Forum OpenACS Q&A: Response to <b>Official Announcment: Internationalization of OpenACS Starting</b>

I have few comments on these plans.

A. It is not clear to me that they would allow my to set up a site the following way:

  1. language is an explicit part of URL; URL defines language. No cookies, no user prefs, no automatic guesses please; everyone gets the same page you linked to (e.g. linked from an external site), simple and predictable. Example:
    http://www.russia.no/sitemap.html
    http://www.russia.no/sitemap-ru.html
    
    It is also important that language-defining part of URL does not bring "?" sign into it, because search engines are more willing to index URLs that don't contain "?"

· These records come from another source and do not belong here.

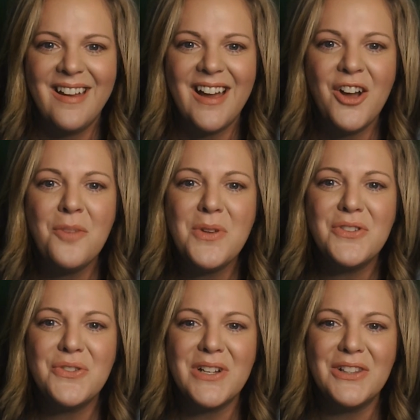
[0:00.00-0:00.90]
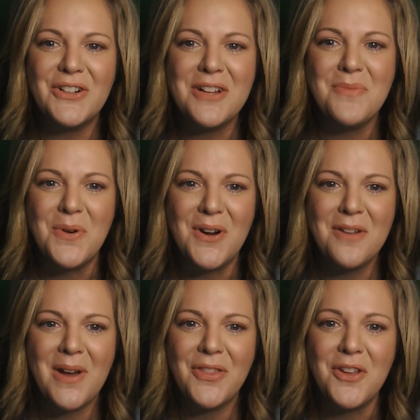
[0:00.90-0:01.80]
I hope you enjoyed learning more
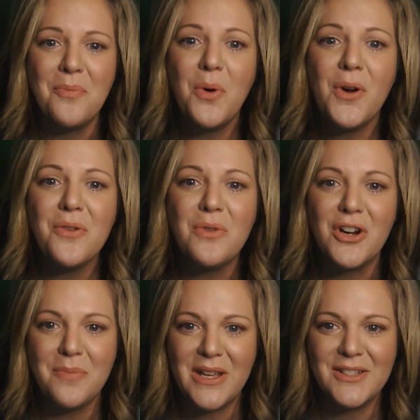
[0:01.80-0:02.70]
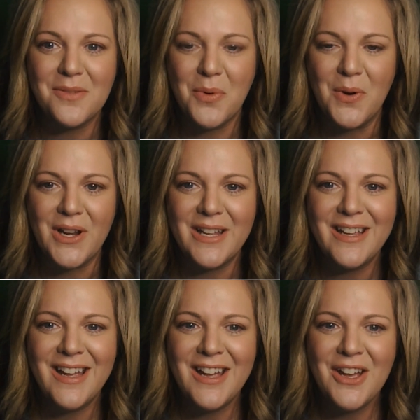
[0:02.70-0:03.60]
about the important work being supported
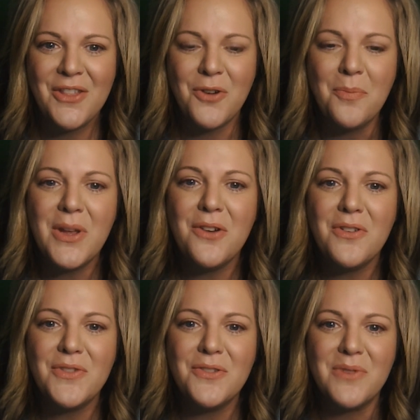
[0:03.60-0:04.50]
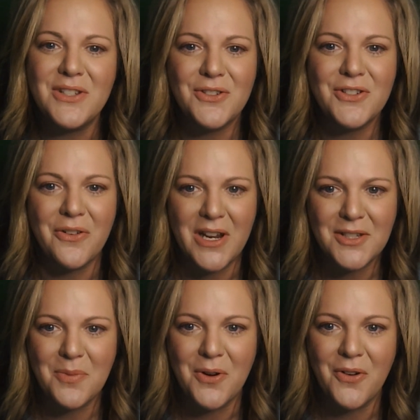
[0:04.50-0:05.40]
through our peer-reviewed research
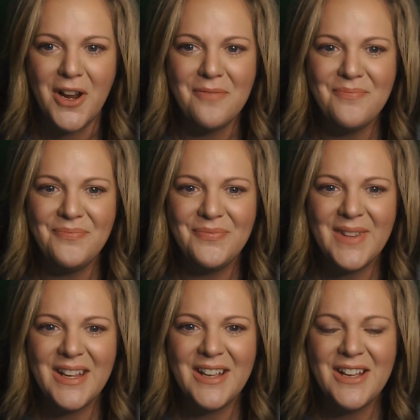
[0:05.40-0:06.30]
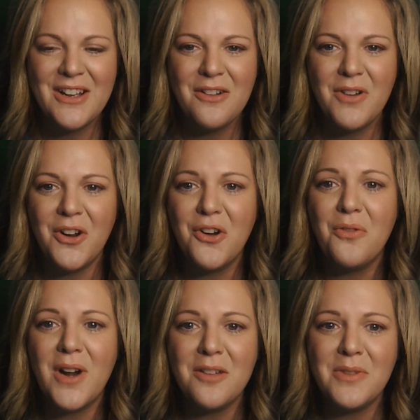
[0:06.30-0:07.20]
grants program. We're
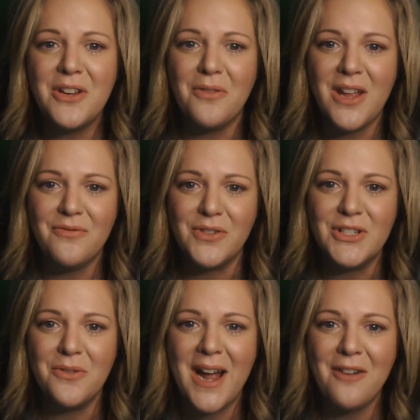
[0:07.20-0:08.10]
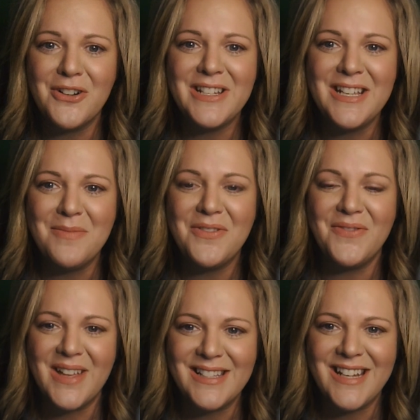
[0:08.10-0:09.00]
incredibly grateful to our team of
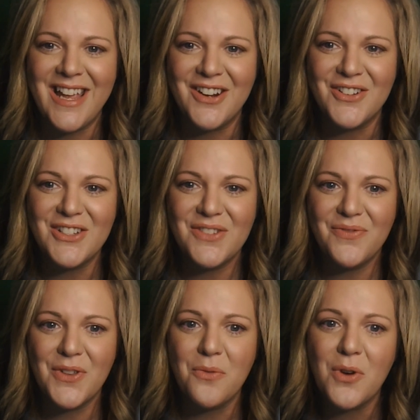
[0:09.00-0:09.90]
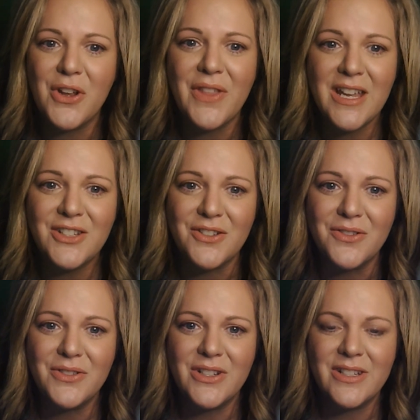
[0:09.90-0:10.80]
investigators for the work they
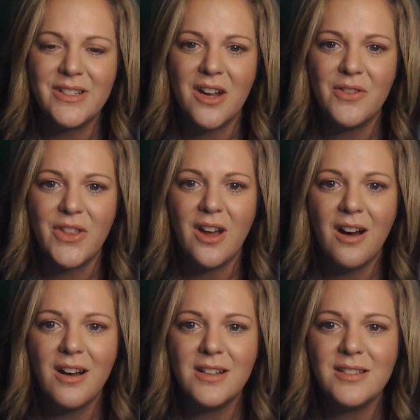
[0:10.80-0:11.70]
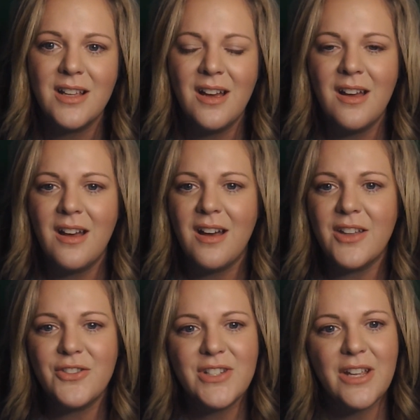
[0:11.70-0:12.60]
do to discover the cause,
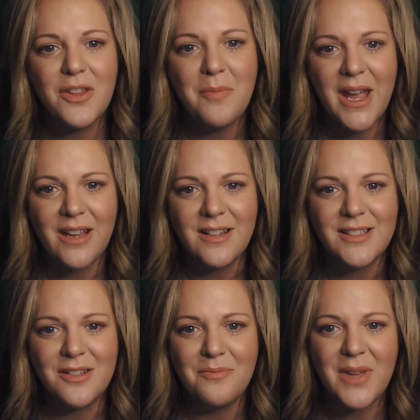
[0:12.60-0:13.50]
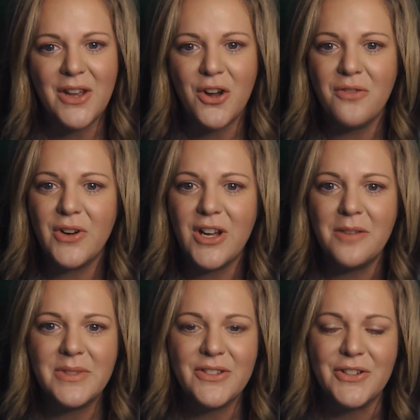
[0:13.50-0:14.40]
understand the mechanism, and
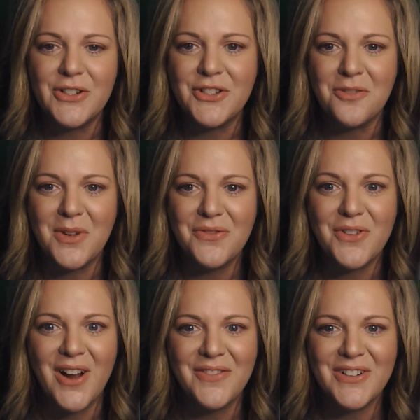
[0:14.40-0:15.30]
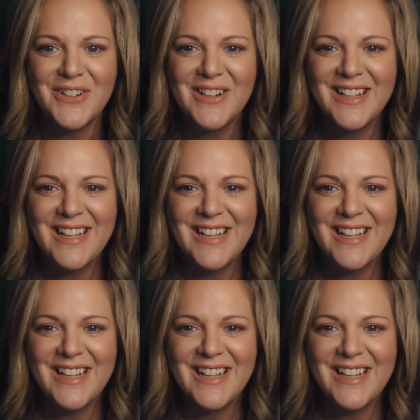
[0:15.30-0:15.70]
overcome scleroderma forever.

  2. if the page is available in another language, a language switch (i.e. link to URL of that page in another language) is displayed somewhere in the layout (e.g. in the header). The piece of code to check the availability of page in another language and display the switch should be easy to insert into template where the webmaster wants it; preferably an example should be provided.

  3. note that internal URLs on pages can now be "in different languages" and are part of translated text, for they contain language explicitly. You want to link to English internal pages from an English page, to Russian internal pages from a Russian page - unless the page you link to is not available in the language of current page, in which case you link to page in another language of present more than one link to pages in different languages.
The plans are not worth a penny to me if I can't use OpenACS this way, for this is how I build my sites.
I understand that this approach may be less straightforward to implement into OpenACS and more time-consuming to administer for a Web site, but it IS in many cases more straightforward and predictable to the user, which should override everything else.
 

B. For submitting multilingual texts via forms, I know two ways to handle it:

  1. Pages served to client in UNICODE encoding. Forms input delivered to server in UNICODE encoding.

  2. Pages served to client in some charset A. Forms input is delivered back to server in charset A (usually, unless there's a glitch in browser configuration). If the input contains characters outside charset A, most browsers (hopefully any browser but Netscape 4.x) will encode those characters as &foo; sequences.

    These &foo; sequences can be stored in the database as is. This can cause inconsistencies (e.g. in search), because there is more than one way in use among browsers and tcl/adp coders to denote the same character, e.g. &oslash; and &#248; represent the same "ø" character.

    Better yet, &foo; sequences can be converted into/from UNICODE characters at the same places where UNICODE <-> charset A conversion happens on the server. A possible problem with conversion is that I'm not sure if &foo; sequences can legitimately appear in non-text parts of HTML source and GET/PUT parameters.

While the "all UNICODE, period" approach is tempting, I'd actually prefer to have client-side pages and sources in local charset with &foo; sequences for out-of-charset characters.
 

C. For God's sake, serve Content-Type header in both HTTP response and HTML source <head> section. If served in just one place (e.g. in HTTP response as it is now), some browsers may behave inconsistently (e.g. IE 5.0). I understand that the entire HTML source is the territory of adp template editor, but at least the piece of code that inserts Content-Type header can be in the master template by default.